* [What to work on]: Repeat the listing exactly, minus the pictures.

================

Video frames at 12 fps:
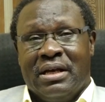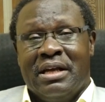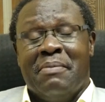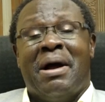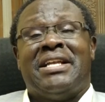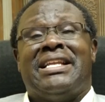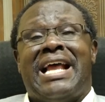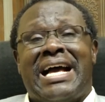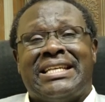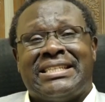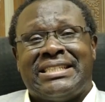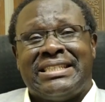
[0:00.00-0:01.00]
Imagine
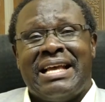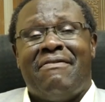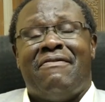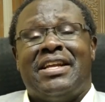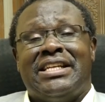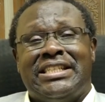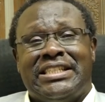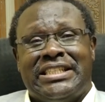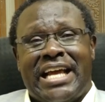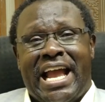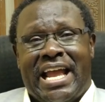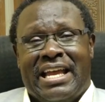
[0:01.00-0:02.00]
a seven
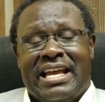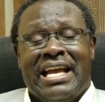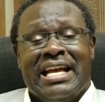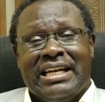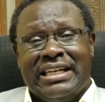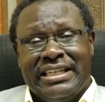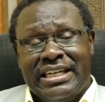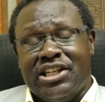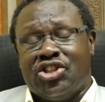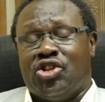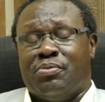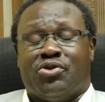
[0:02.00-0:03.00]
day
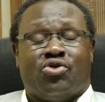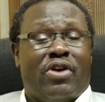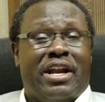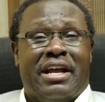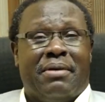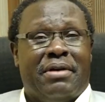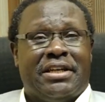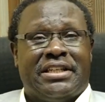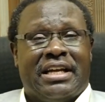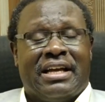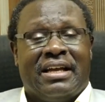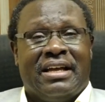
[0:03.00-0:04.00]
leadership training
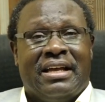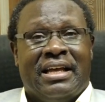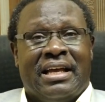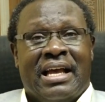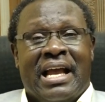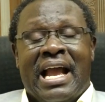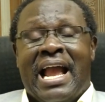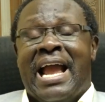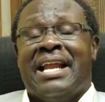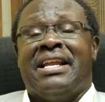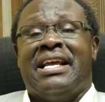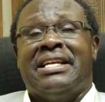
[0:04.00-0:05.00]
meeting.
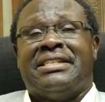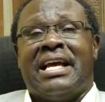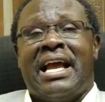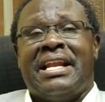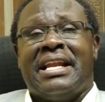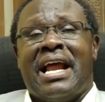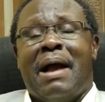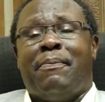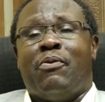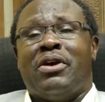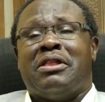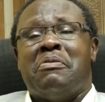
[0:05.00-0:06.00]
And it ended
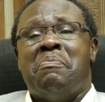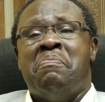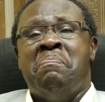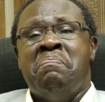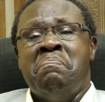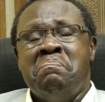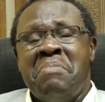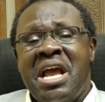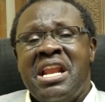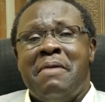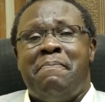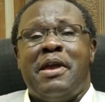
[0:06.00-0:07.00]
up with
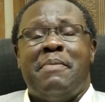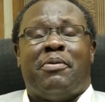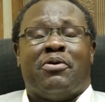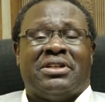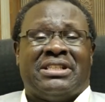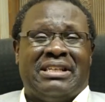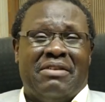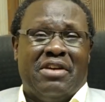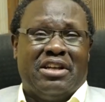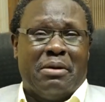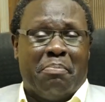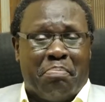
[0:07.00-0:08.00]
many people
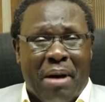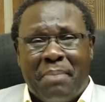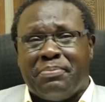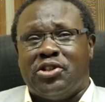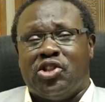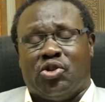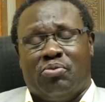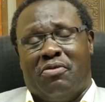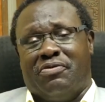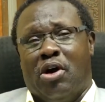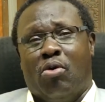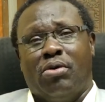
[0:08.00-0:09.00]
receiving the baptism
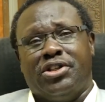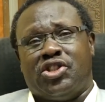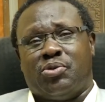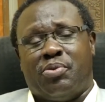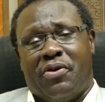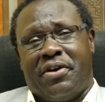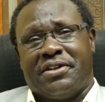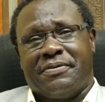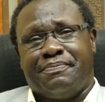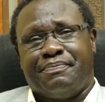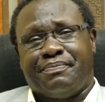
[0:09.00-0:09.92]
of the Holy Spirit.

================

* [Answer box]:
Video frames at 12 fps:
[0:00.00-0:01.00]
Imagine
[0:01.00-0:02.00]
a seven
[0:02.00-0:03.00]
day
[0:03.00-0:04.00]
leadership training
[0:04.00-0:05.00]
meeting.
[0:05.00-0:06.00]
And it ended
[0:06.00-0:07.00]
up with
[0:07.00-0:08.00]
many people
[0:08.00-0:09.00]
receiving the baptism
[0:09.00-0:09.92]
of the Holy Spirit.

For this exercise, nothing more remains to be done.